My really good B-52 story comes from a grainy black and white photograph I acquired when I was researching Crickets on a Steel Tiger (my Air War College report on the interdiction of the Ho Chi Minh Trail 1966-1968). 

The label on the back says:  104677 USAF  U.S. Air Force B-52s crisscrossed the countryside around the embattled outpost of Khe Sanh, Vietnam, leaving the entire area interwoven with geometrical patterns of pock marks.  In this pictorial montage which was pieced together from reconnaissance photos, each white dot shows where a bomb fell.   The larger white forms at the right are clouds which characteristically hung over the base.  April 1968.   U.S. Air Force Photo.
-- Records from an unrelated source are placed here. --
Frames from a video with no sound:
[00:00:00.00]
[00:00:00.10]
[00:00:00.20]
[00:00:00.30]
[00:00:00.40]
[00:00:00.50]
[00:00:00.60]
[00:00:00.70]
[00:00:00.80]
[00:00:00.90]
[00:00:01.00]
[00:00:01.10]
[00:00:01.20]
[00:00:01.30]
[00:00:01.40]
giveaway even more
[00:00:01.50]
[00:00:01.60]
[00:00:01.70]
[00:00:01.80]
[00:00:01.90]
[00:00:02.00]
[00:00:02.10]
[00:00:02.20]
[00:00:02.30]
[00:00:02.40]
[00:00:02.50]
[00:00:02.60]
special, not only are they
On the front, the picture is labeled B-52 STRIKES.  Faint vertical lines show where the strip photos have been matched together.  Near the lower right corner, a grease-pencil mark encircles the US Marine base at Khe Sanh, and you can barely see the outline of the runway with clouds etched around.  Two other labels NW of the base indicate the locations of Hill 881 North and Hill 881 South.  Those hills are about 4 miles off the end of the runway and had been battlegrounds in May 1967 during the NVA's first major attempt to move in on Khe Sanh.  During those Hill Fights, over 100 Marines died and more than 1,000 NVA troops were thought to have been killed. The picture continues for about 9 miles west of Khe Sanh and about ten miles north, so it shows about a hundred square miles.  Lines of little white dots cover most of that 100 square miles.   There are sections of jungle that are more white than dark.  In this region NW of Khe Sanh, it was believed that either two or three (I don't have my books out to crosscheck) NVA Divisions were massing to eventually overrun the Marine base with it's 4,000 defenders and create the American Dien Bien Phu that would drive us out of the war. 
During the 70+day siege of Khe Sanh that followed TET-68, the NVA suffered tens of thousands of casualties within the region covered by this picture.  All those little white dots help explain how and why.  That picture is part of why A Certain Brotherhood had the storyline that it has.  If the NVA could have held off the B-52s and prevented all those lines of white dots, Khe Sanh might very well have been overrun in early 1968.  Airpower made the difference.  Many of those bombs were loaded on B-52s at U-Tapao.  Be proud of our (the TLCB's) role and don't ever forget it.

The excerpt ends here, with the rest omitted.